Another issue is precision control as it is present on the 80x87 and the
6888[12].  (Here it is possible to indicate that a result from a single
operation should be rounded to a specific precision rather than the internal
double extended precision.)

There ought to be a distinction between status bits and control bits.  When
executing an instruction in a pipeline the control bits ought to be taken
along.  (If you look at the i860 you will see that the pipe already carries
a lot of information beyond the operands.  I think that carrying the control
information would not take excessive space.)  If the control information is
taken along in the pipe it is easy to change the control word without any
need to flush pipelines, as long as the change is synchronized with the
issue of FP instructions.  Also, changing the control information should
never issue a trap (unlike the 80x87 where unmasking a previous, but masked
exception results in a trap).  The reason is that if you unmask an exception
for only a few instructions, masking it afterwards should not result in a
trap for the intermediate operations!  You knew the exceptions might happen.

The next question is, should a masked exception be noted in the sticky
exception status bits?  IEEE tells me yes.  The reason is clear, you may
want to run a piece of code at full speed and check exceptions afterwards
(although I doubt that full speed can be reached if exceptions do occur).
So to satisfy IEEE needs, yes, exceptions should be noted.  (Anyhow, noted,
but not trapped exceptions, should be seen as an help in debugging, not as
an indication that something is wrong.)

Another question is how to do this if the FP unit is a co-processor (as is
effectively the case on the 88100).  Clearly the setting of the FP control
register ought to be a function of the co-processor, in that way it is
possible to insure that the setting of the register is not executed out
of line with other FP instructions.

An alternative is of course, as David Hough said, to have rounding mode as
part of the instruction (like Motorola does with precision control on the
68040).  Yes, it helps in this case, but not in the masking of exceptions
etc.  Having single instructions to change fields in a control register
would not be as fast as encoding it in the instruction, but would be more
helpful in more cases (eg exceptions).

A disadvantage of all this is of course that the FP pipes must be made
some bits wider, but I really do not think that is a problem.  We can
question whether it is possible to do it in an upward compatible way
in future implementations of current processors.  (SPARC tells us that
a change in the FP SR does not take effect until some cycles afterwards.)
I think it is possible.  Define a new instruction (executing in the FPU)
that sets/clears some designated fields of the SR/CR.  There is no
conflict in the specs.  But aren't we getting a bit CISCY now?  I think
not (oh and: this is all valid for CISC processors too).

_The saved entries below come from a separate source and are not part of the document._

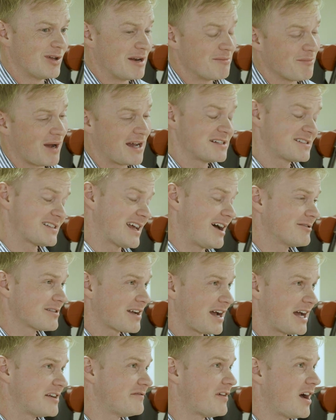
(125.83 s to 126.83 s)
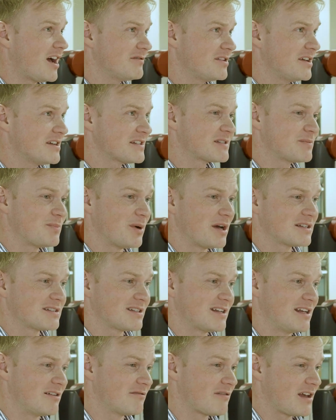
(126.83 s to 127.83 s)
It might sound kind of obvious, but
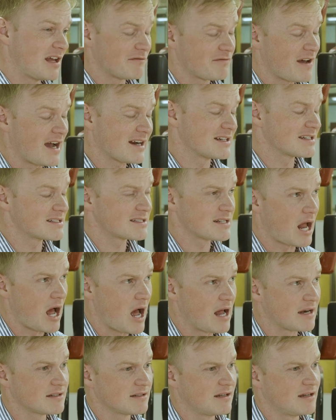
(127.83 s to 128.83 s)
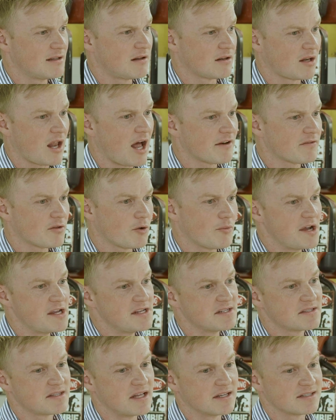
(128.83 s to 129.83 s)
in fact it's not. A lot of the
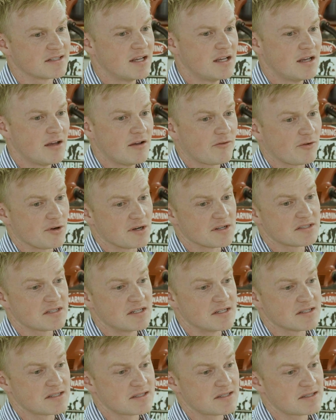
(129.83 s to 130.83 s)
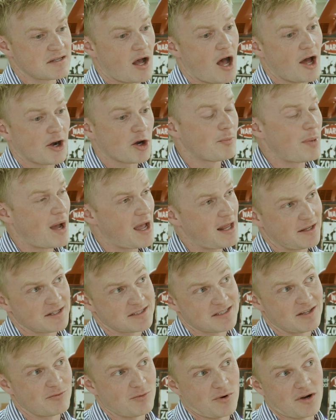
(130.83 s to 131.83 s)
ways that, for instance,
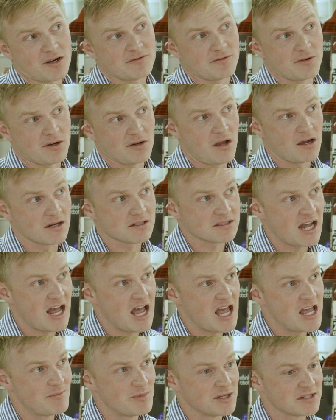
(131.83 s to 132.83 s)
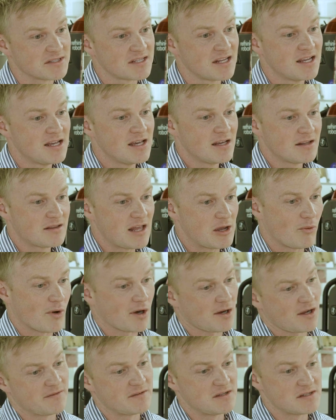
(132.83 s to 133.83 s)
autopilots have worked for a long time is they
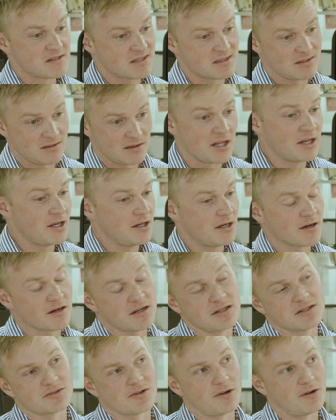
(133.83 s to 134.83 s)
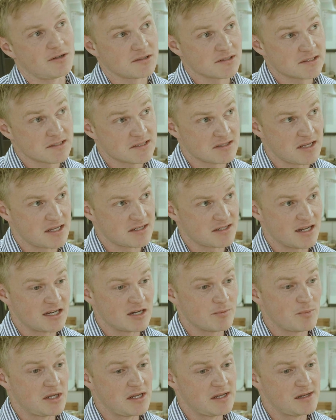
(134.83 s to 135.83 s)
work on these linear controllers. They tend
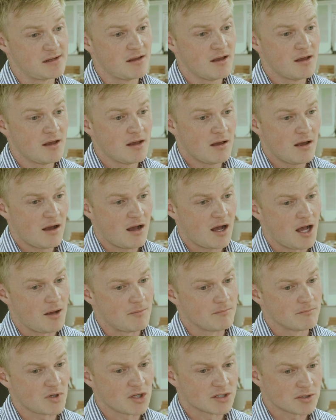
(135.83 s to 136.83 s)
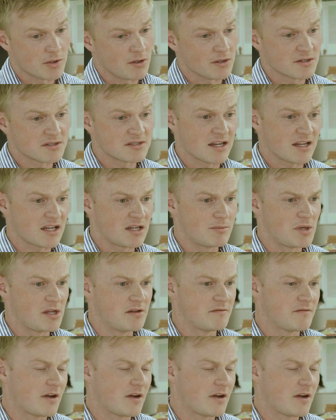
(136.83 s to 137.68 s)
to be controllers that can be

It has been argued that you might be able to lump a whole lot of code
together such that you can reduce the number of settings of the rounding
mode.  E.g. the loop
	for(i=0;i<n;i++) a[i] = b[i] + c[i];
(where a, b and c are intervals and + is the interval addition) might
be split in two loops, one to calculate the lower bounds and one to
calculate the upper bounds.  This is true in a number of cases, but fails
on:
	for(i=0;i<n;i++) a[i] = (b[i] + c[i]) * d[i];
because for instance calculating the lower bound in a multiplication can
involve both the lower bounds and the upper bounds of the operands.

All this is of course moot if fp operations are not pipelined!
--
dik t. winter, cwi, amsterdam, nederland
dik@cwi.nl